**Work item:**
Once the pictures have been set aside, copy every remaining entry exactly.

(Stored data)
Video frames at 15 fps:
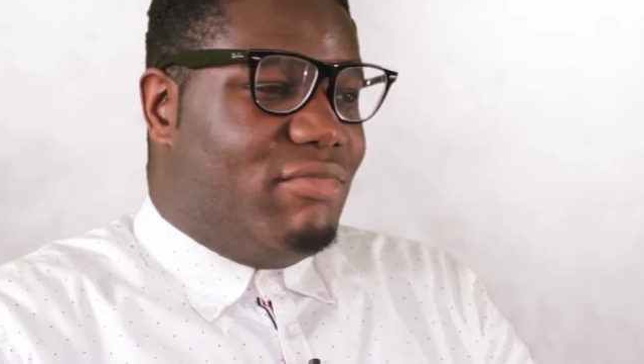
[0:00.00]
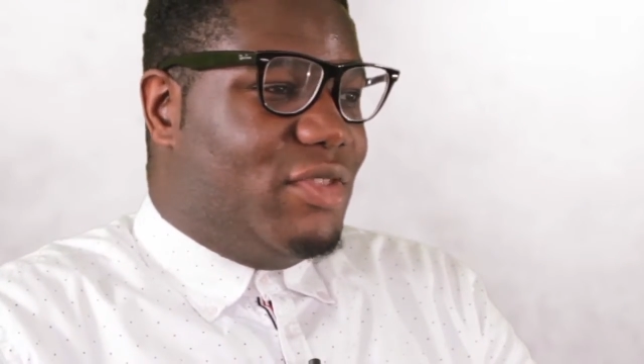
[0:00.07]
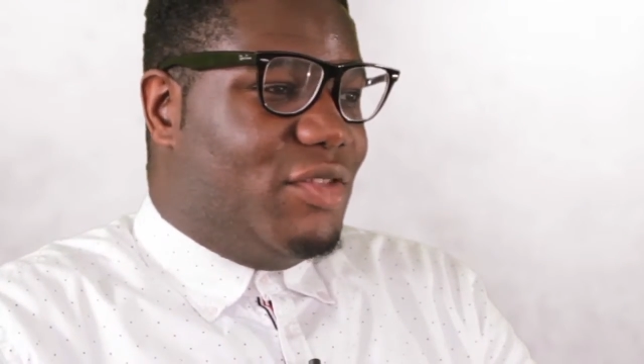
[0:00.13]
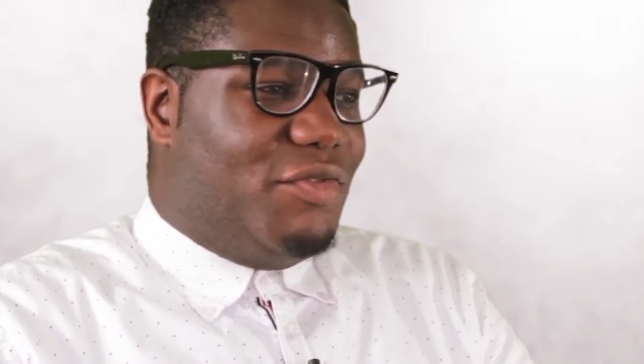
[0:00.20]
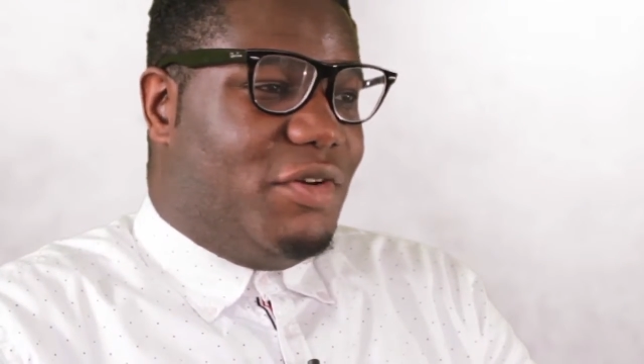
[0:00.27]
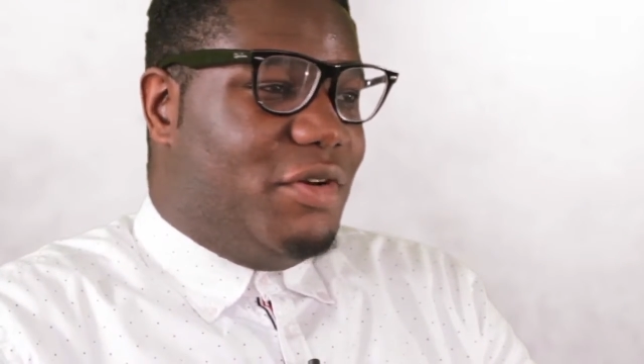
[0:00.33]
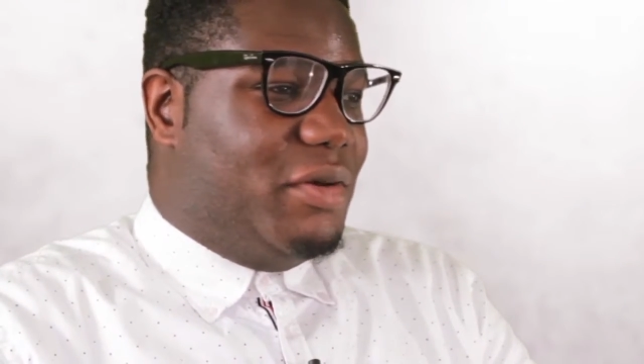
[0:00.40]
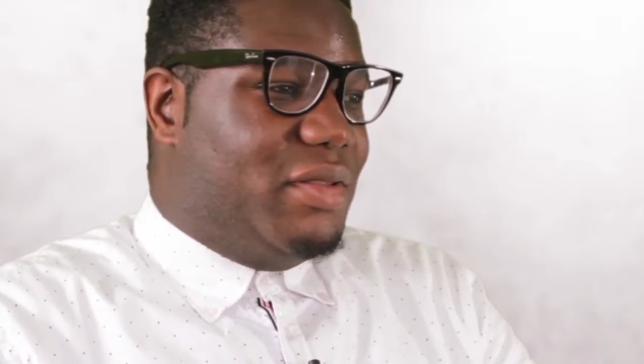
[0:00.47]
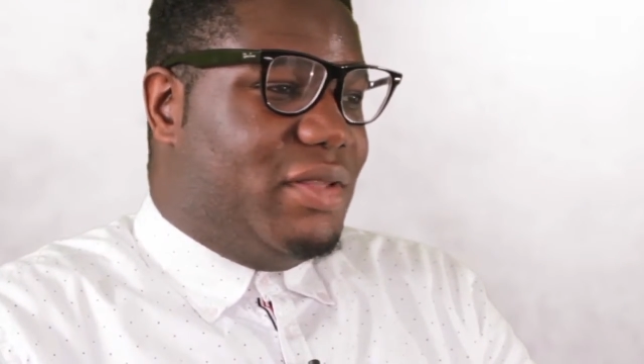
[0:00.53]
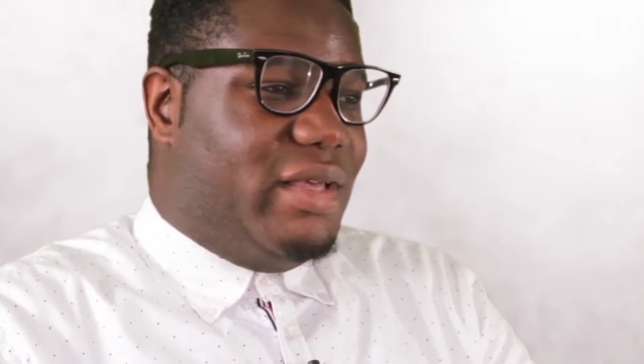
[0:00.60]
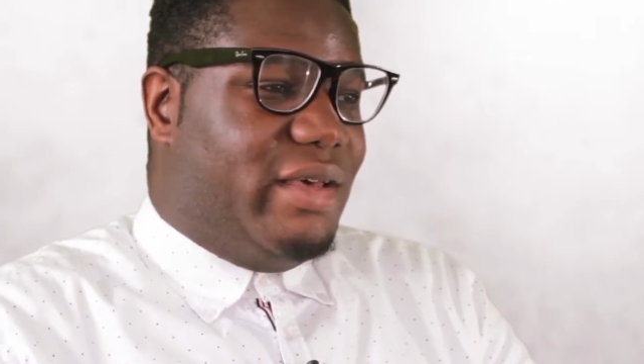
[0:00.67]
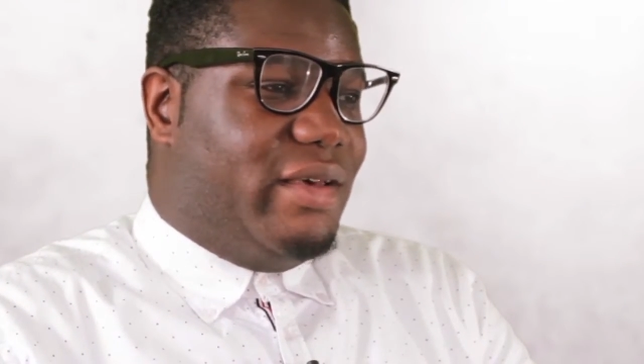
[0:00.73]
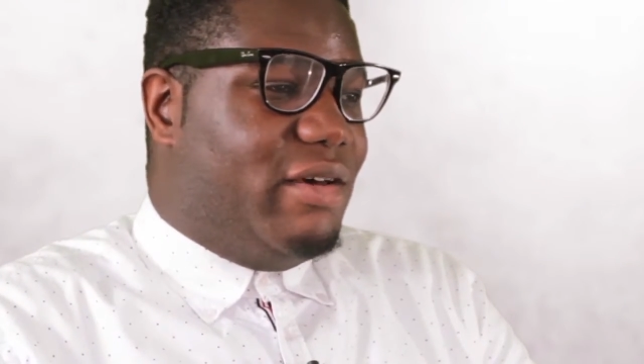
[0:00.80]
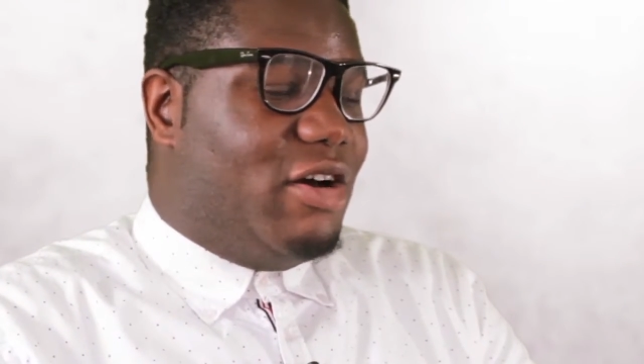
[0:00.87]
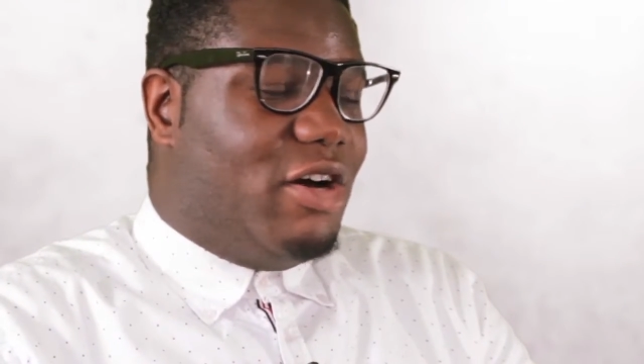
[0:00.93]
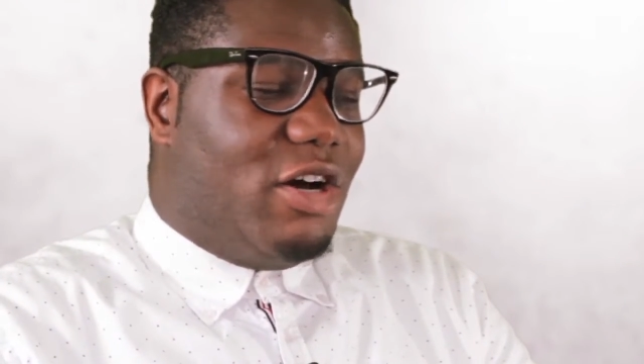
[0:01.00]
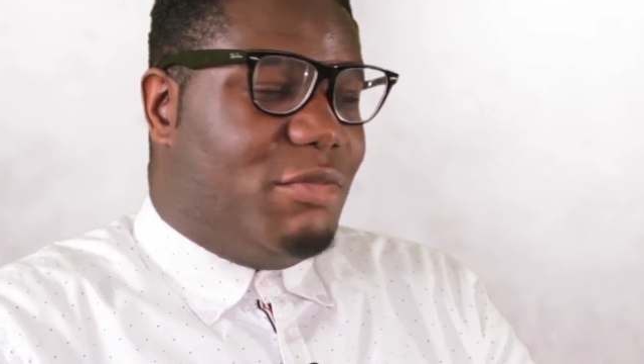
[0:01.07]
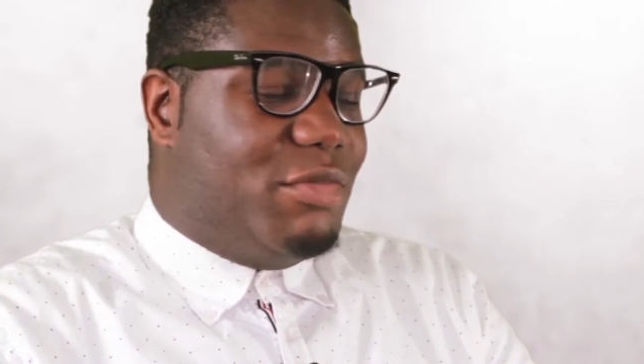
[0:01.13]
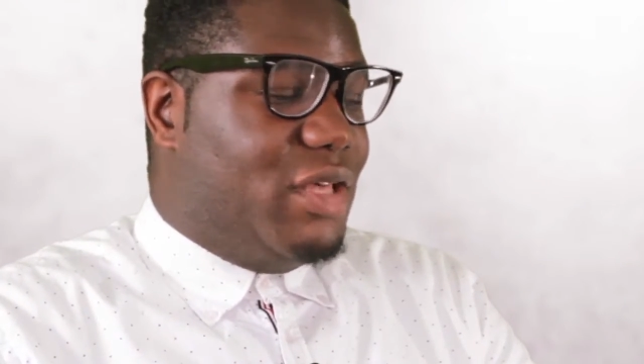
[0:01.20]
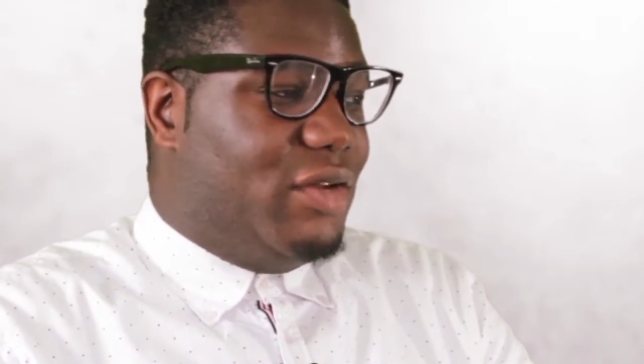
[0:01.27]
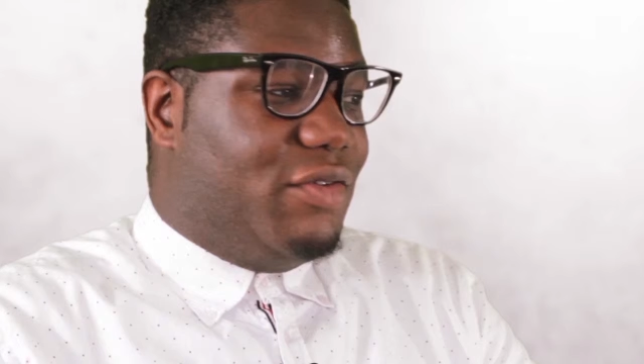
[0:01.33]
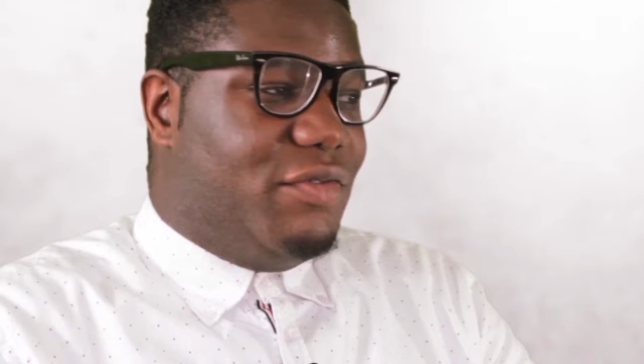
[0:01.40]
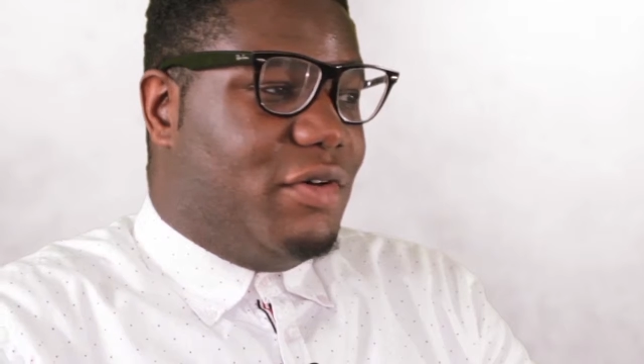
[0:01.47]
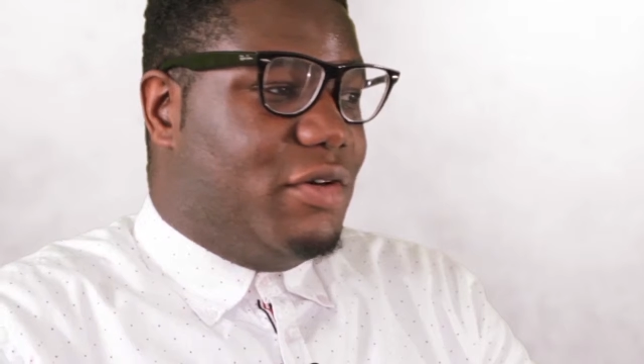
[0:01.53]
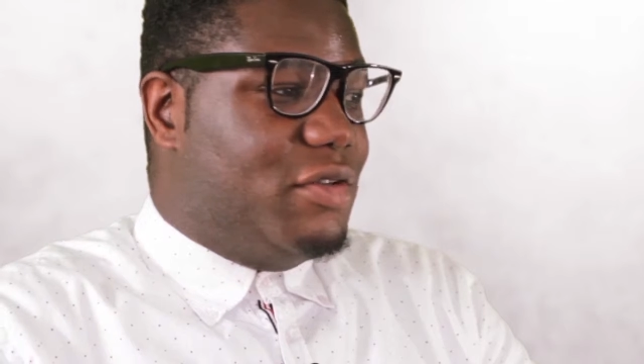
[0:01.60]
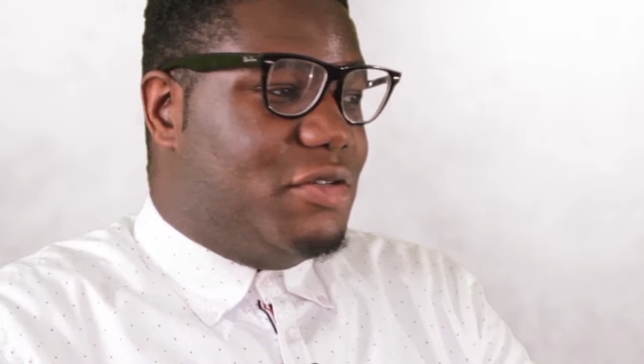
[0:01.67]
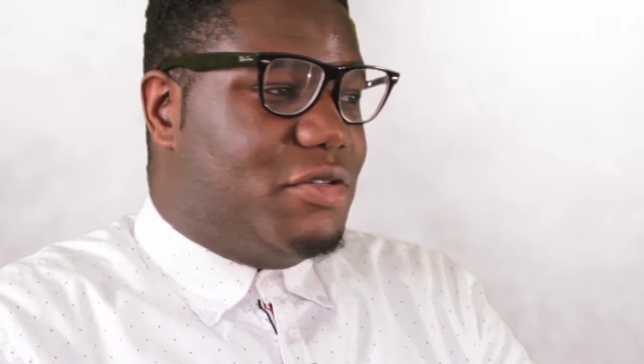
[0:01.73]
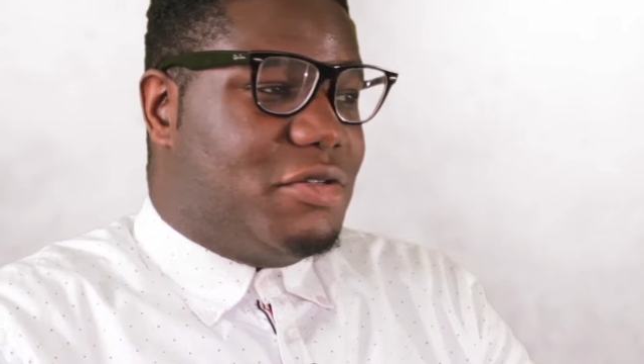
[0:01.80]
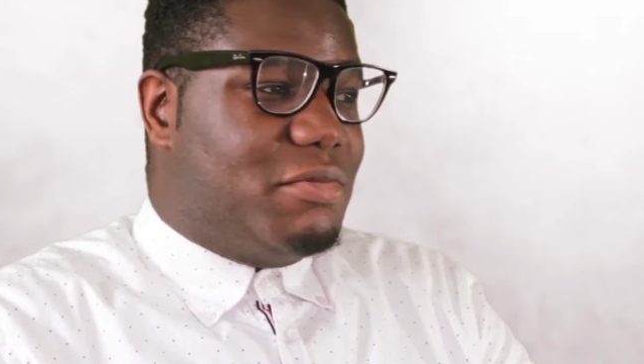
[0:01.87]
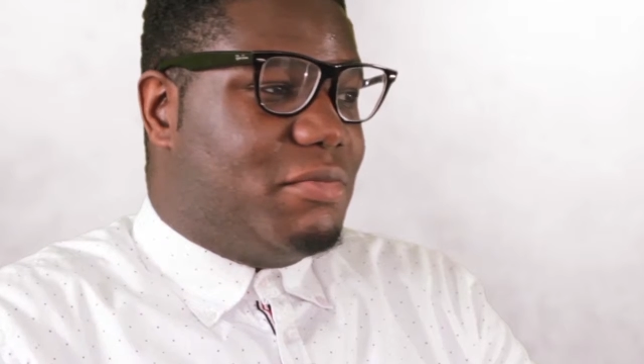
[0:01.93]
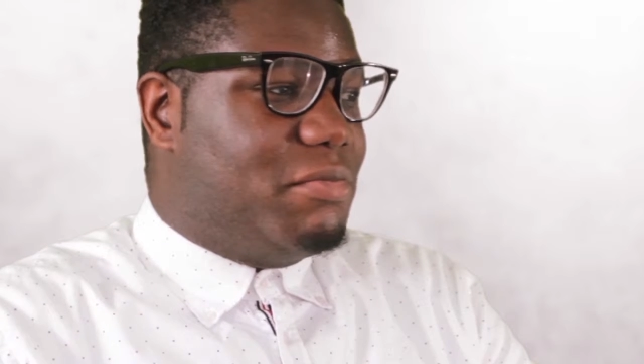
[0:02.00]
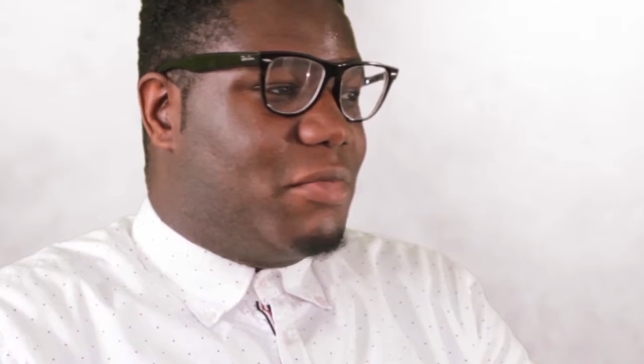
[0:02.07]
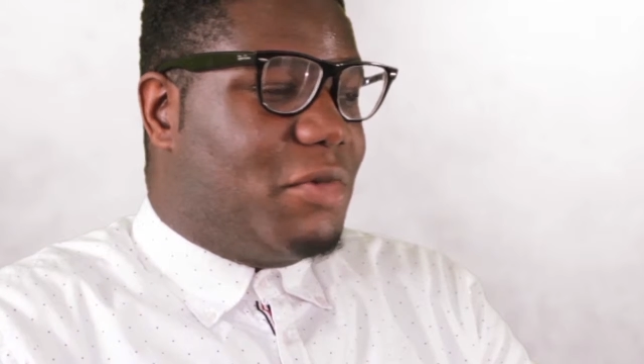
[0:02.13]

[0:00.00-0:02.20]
The following day, hung up the headphones,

**Written solution:**
Video frames at 15 fps:
[0:00.00]
[0:00.07]
[0:00.13]
[0:00.20]
[0:00.27]
[0:00.33]
[0:00.40]
[0:00.47]
[0:00.53]
[0:00.60]
[0:00.67]
[0:00.73]
[0:00.80]
[0:00.87]
[0:00.93]
[0:01.00]
[0:01.07]
[0:01.13]
[0:01.20]
[0:01.27]
[0:01.33]
[0:01.40]
[0:01.47]
[0:01.53]
[0:01.60]
[0:01.67]
[0:01.73]
[0:01.80]
[0:01.87]
[0:01.93]
[0:02.00]
[0:02.07]
[0:02.13]

[0:00.00-0:02.20]
The following day, hung up the headphones,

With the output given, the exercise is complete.